#### Work to be completed:
Once you reach the line containing "[16:38.03-16:38.23]", return it and every line after it exactly, through the end of the records below, with no pictures.

#### Source records:
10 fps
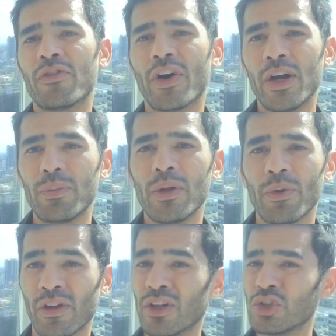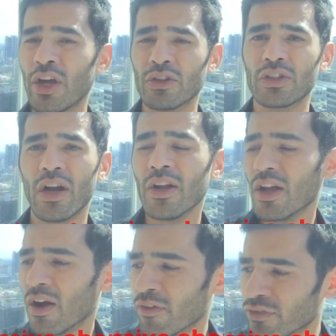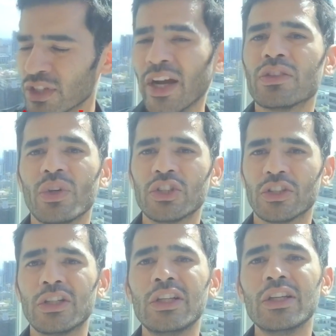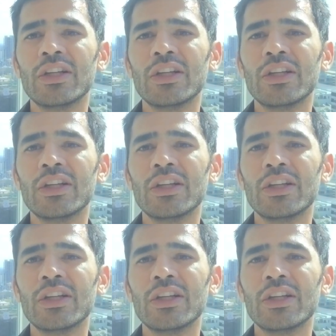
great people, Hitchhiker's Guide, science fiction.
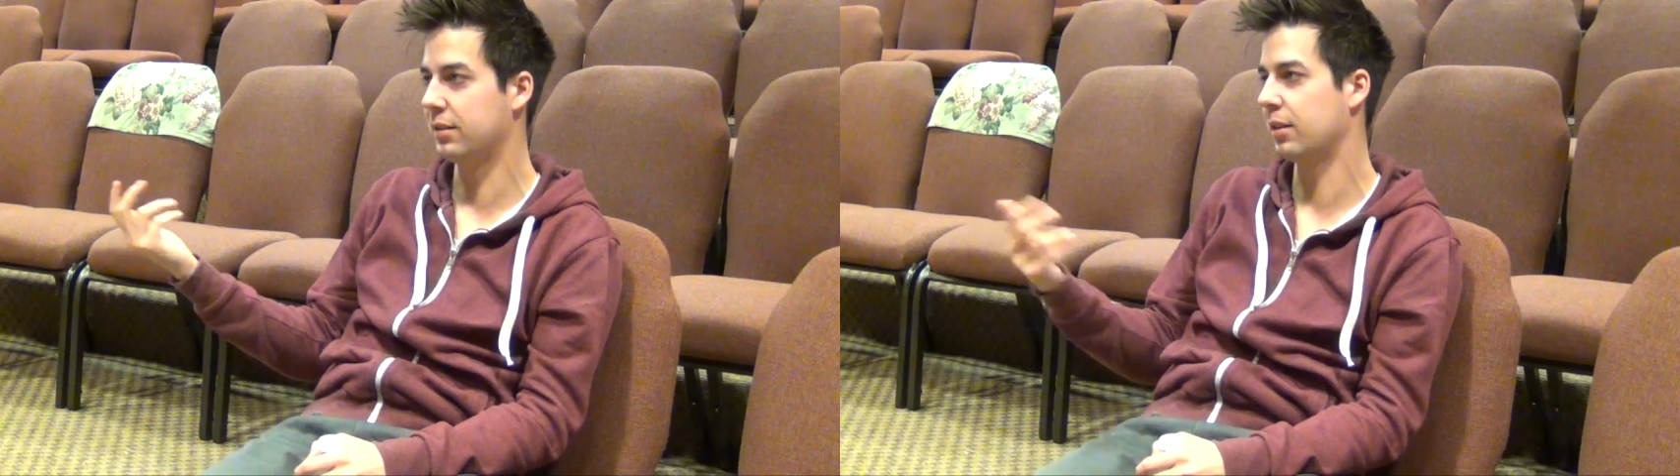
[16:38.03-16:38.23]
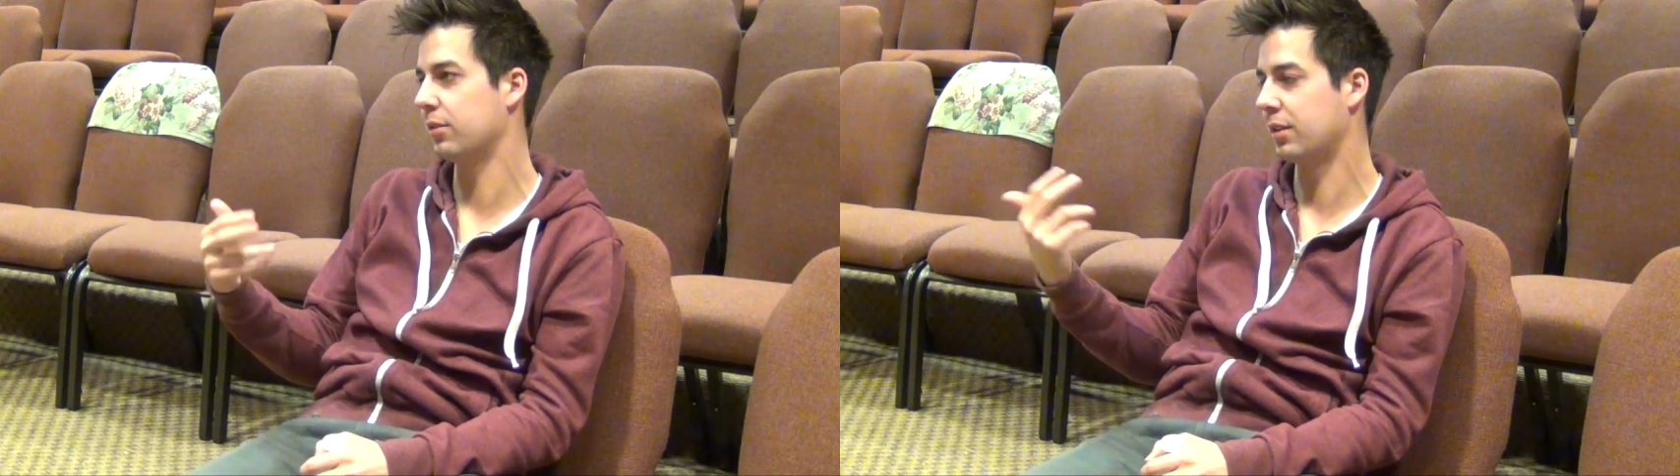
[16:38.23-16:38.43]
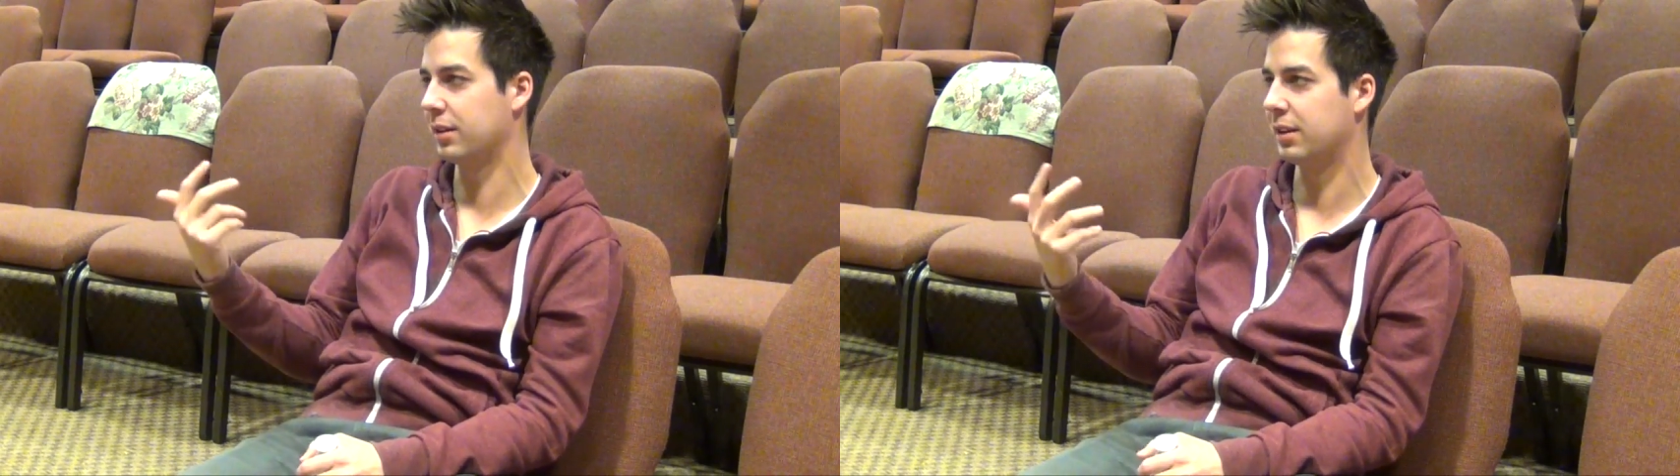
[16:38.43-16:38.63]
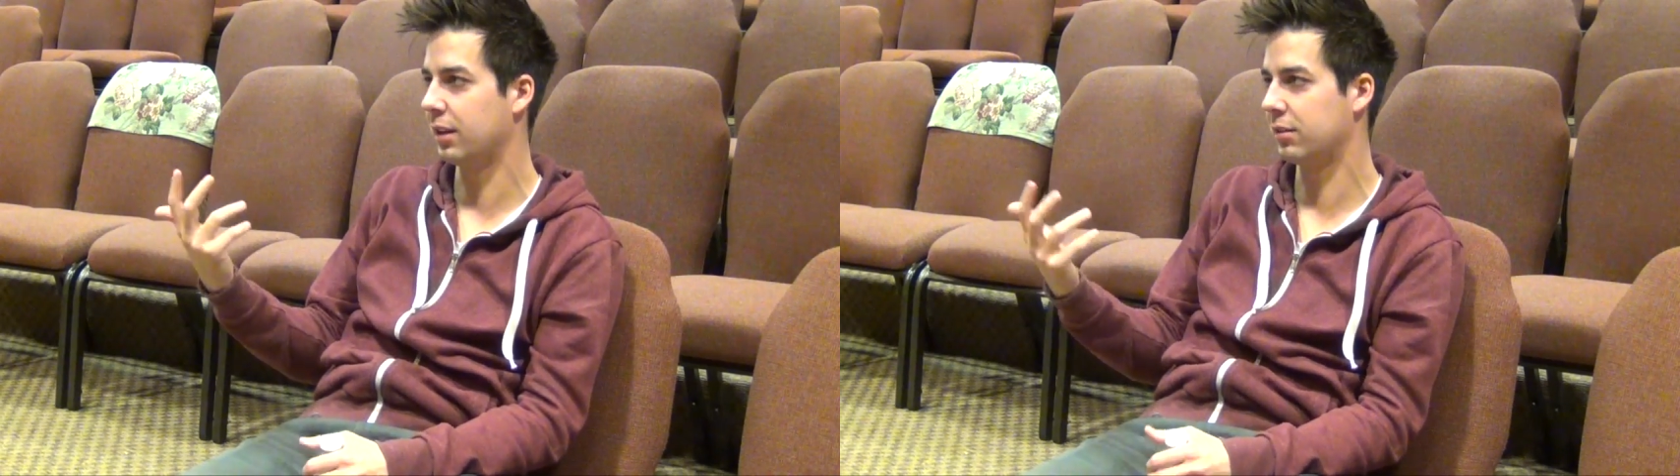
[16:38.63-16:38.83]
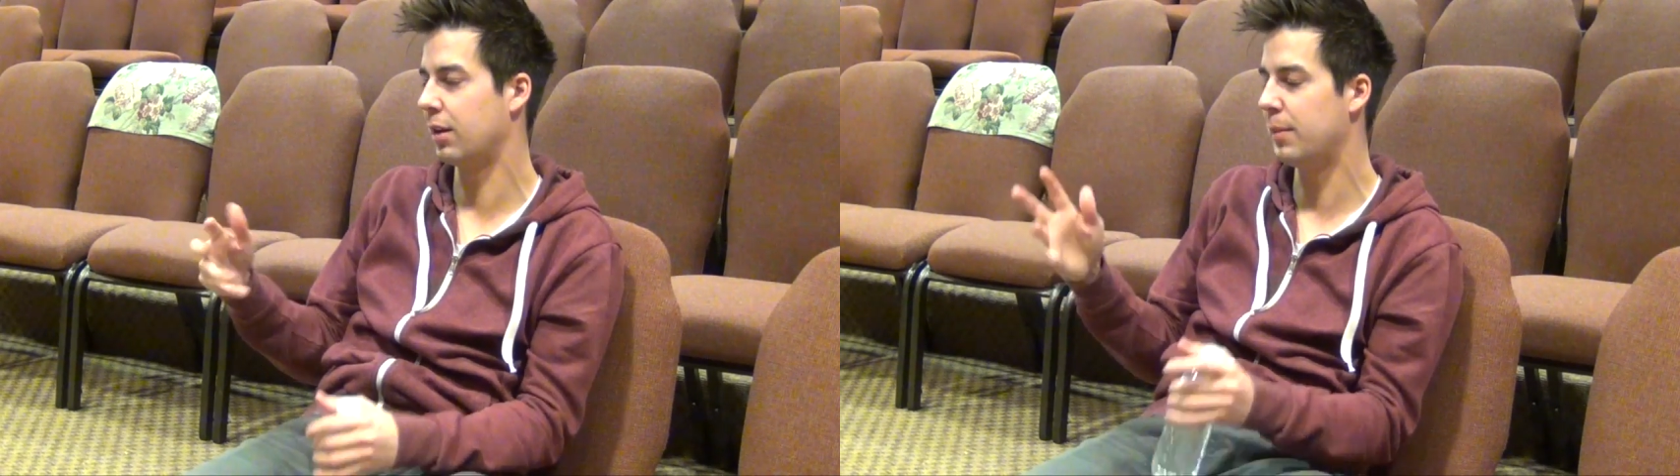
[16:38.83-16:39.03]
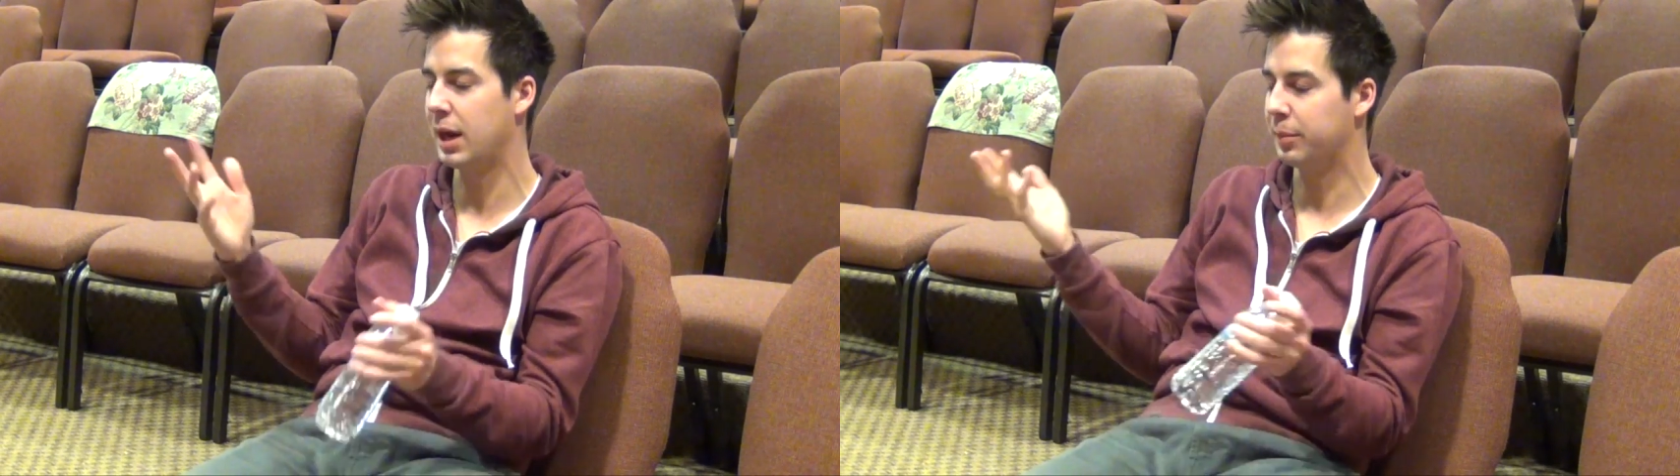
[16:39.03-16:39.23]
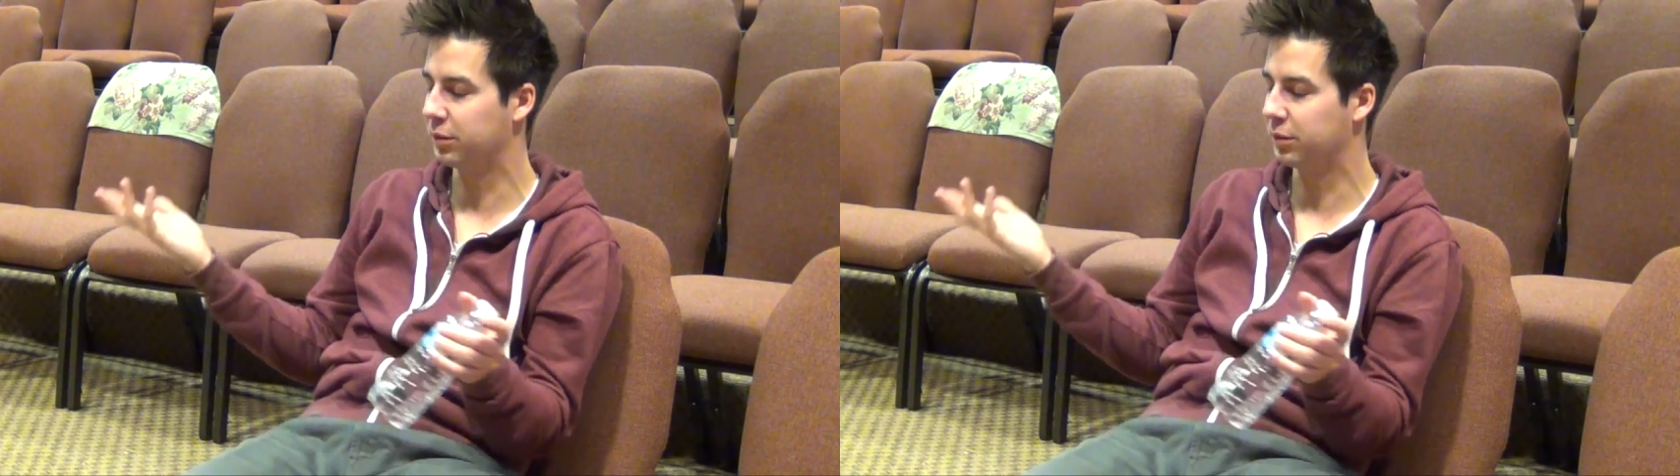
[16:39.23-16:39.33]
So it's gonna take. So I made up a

#### Your response:
[16:38.03-16:38.23]
[16:38.23-16:38.43]
[16:38.43-16:38.63]
[16:38.63-16:38.83]
[16:38.83-16:39.03]
[16:39.03-16:39.23]
[16:39.23-16:39.33]
So it's gonna take. So I made up a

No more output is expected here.